To be a Mao

by Righteous_Flame



Category: Mao Mao: Heroes of Pure Heart (Cartoon)
Genre: Father-Daughter Relationship, Fluff, Gen, Mention of Gore
Language: English
Status: Completed
Published: 2019-12-29
Updated: 2019-12-29
Packaged: 2021-02-27 15:34:33
Rating: General Audiences
Warnings: No Archive Warnings Apply
Chapters: 1
Words: 1,336
Publisher: archiveofourown.org
Story URL: https://archiveofourown.org/works/22019470
Author URL: https://archiveofourown.org/users/Righteous_Flame/pseuds/Righteous_Flame
Summary: Mao Mao reads Adorabat a bedtime story. With heroes! And adventure! And gore, apparently.
Relationships: Adorabat & Mao Mao Mao
Comments: 5
Kudos: 47





	To be a Mao

It was well into the night in Pureheart, and all was dark in the sheriff's headquarters save for a faint light shining through the bedroom window. As Badgerclops slumbered atop the triple bunk bed, the other two residents shared the bottom bunk. The sheriff, dimly lit by candlelight, laid with his Hero's Handbook in one arm, and his little deputy comfortably snuggled in the other. He quietly read the open book to the child as she rested her head on his soft, pillowy fur.
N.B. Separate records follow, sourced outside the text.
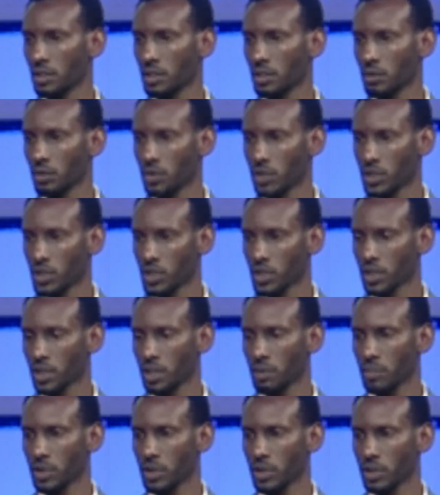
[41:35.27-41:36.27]
which is a
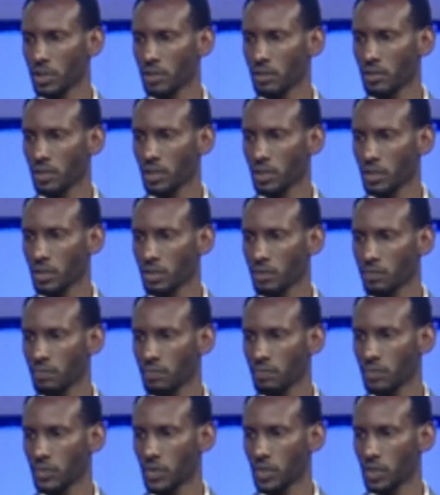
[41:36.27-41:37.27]
company
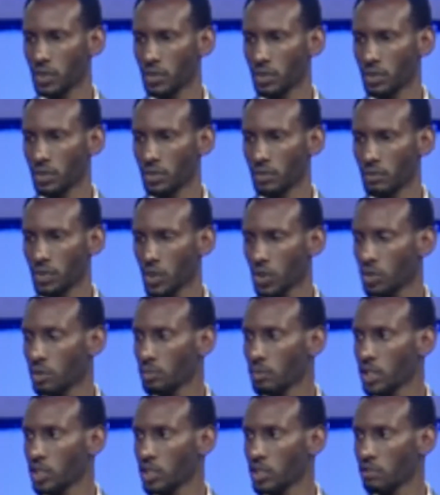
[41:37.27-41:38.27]

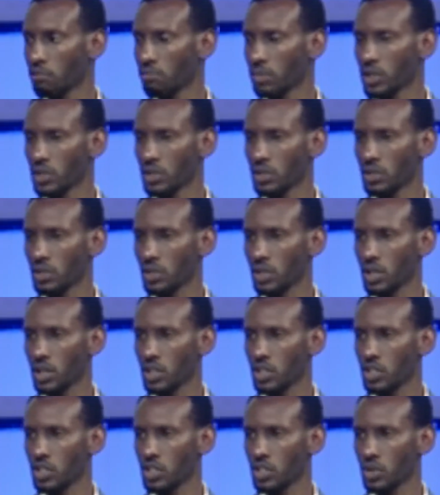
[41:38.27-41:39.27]
owned by Jeff Bezos.
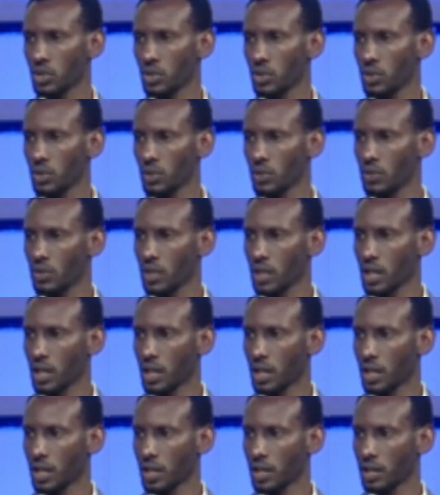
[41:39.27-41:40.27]
So there
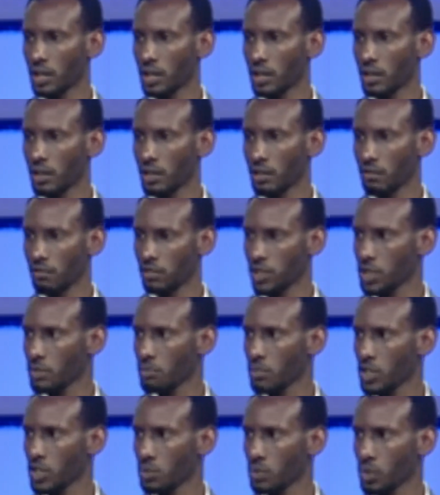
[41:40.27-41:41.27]
are
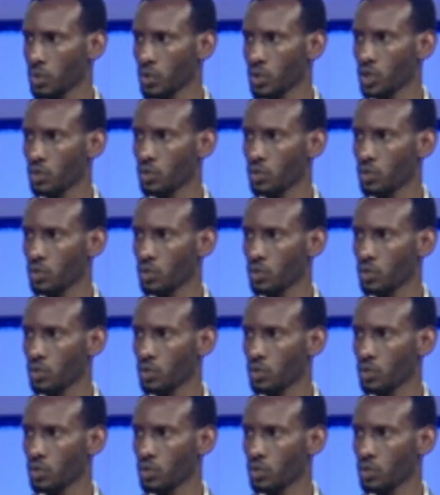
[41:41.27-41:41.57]
investments we're doing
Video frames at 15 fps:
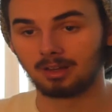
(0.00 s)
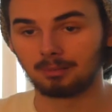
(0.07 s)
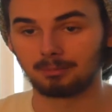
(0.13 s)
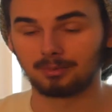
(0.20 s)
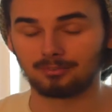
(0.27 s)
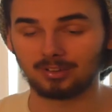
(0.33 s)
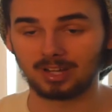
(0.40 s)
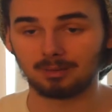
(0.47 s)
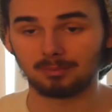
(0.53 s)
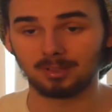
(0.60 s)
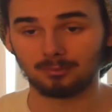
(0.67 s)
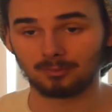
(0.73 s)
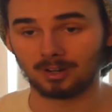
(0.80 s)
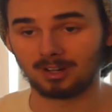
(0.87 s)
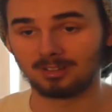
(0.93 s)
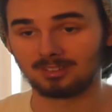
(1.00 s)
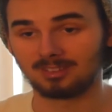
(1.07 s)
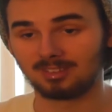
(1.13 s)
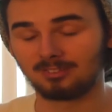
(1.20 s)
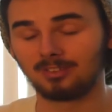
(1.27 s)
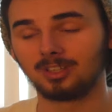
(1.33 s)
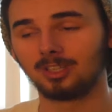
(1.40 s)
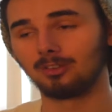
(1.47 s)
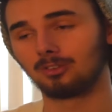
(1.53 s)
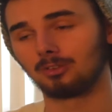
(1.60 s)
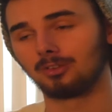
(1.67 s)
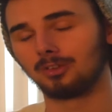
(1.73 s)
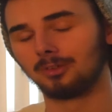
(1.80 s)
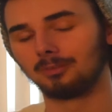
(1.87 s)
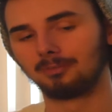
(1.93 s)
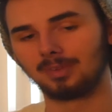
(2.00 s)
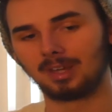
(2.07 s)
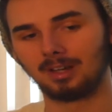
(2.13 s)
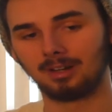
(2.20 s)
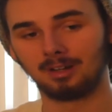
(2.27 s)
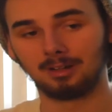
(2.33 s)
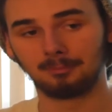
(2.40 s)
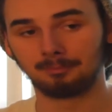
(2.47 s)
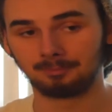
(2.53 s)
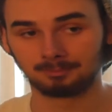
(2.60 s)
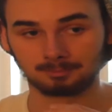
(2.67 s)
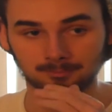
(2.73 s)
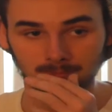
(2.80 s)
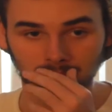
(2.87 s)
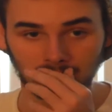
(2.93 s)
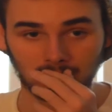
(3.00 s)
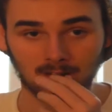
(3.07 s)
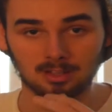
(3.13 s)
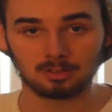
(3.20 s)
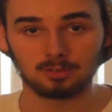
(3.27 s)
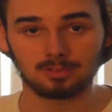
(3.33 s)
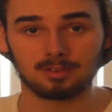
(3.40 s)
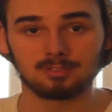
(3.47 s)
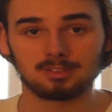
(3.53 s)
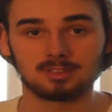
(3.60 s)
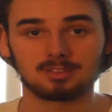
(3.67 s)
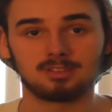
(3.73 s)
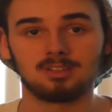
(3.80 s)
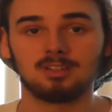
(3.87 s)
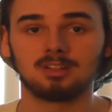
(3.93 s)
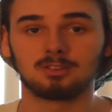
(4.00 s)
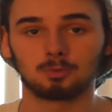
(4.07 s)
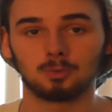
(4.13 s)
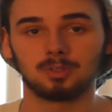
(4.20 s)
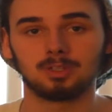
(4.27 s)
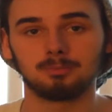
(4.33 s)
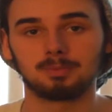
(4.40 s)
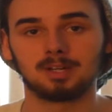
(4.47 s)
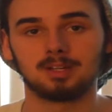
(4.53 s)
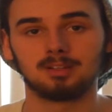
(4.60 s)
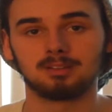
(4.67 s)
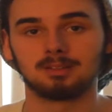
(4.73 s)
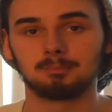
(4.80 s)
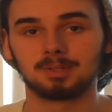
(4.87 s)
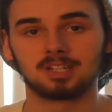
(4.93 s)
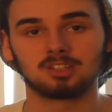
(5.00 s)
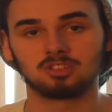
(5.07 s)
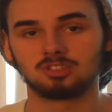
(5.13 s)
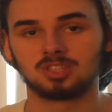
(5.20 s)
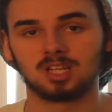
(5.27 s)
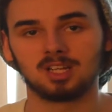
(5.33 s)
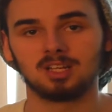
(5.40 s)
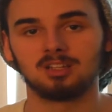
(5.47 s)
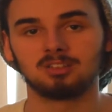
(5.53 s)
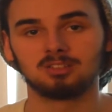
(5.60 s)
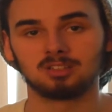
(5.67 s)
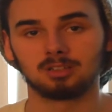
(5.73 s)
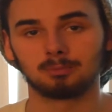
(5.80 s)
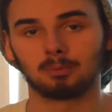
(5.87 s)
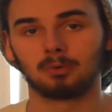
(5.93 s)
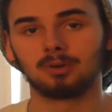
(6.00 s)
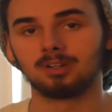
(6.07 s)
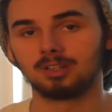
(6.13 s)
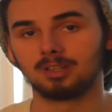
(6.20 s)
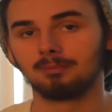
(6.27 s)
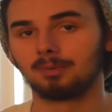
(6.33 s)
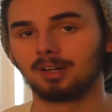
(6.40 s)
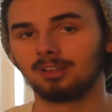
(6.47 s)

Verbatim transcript: but family, friends, this video is for you. Um, 2016 has really been the biggest changing point in my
"Oh you'll love this one, Adorabat. This was my Great-Great-Aunt Blackbeard!" Mao Mao said, pointing to a faded photograph. "She sailed the seven seas plundering booty and riches all over the world!"

"Isn't that stealing?" Adorabat asked.

"Well, yeah, but she only stole from the rich and corrupt, then gave to the poor and less-corrupt! Heroic stealing, you see."

"Oooohhh... Did she fight sea monsters?"

"Hah, of course! Here, look." He flipped the page. "This right here's the story of how she single-handedly took down a gigantic kraken! It tried to drag her whole ship down to the briny depths, but it was no match for her signature hammer and her luxurious facial hair!"

Adorabat let out a tiny gasp.

"Did she smash its big dumb face in?! Did she use the hammer to beat it 'til it was all mushy and gross?!" She asked excitedly.

"Well, I mean, probably. But that's not really-"

"I bet the kraken's eyeballs popped right out and splatted right on the deck of the ship! WHOOOOSH SPLAT!"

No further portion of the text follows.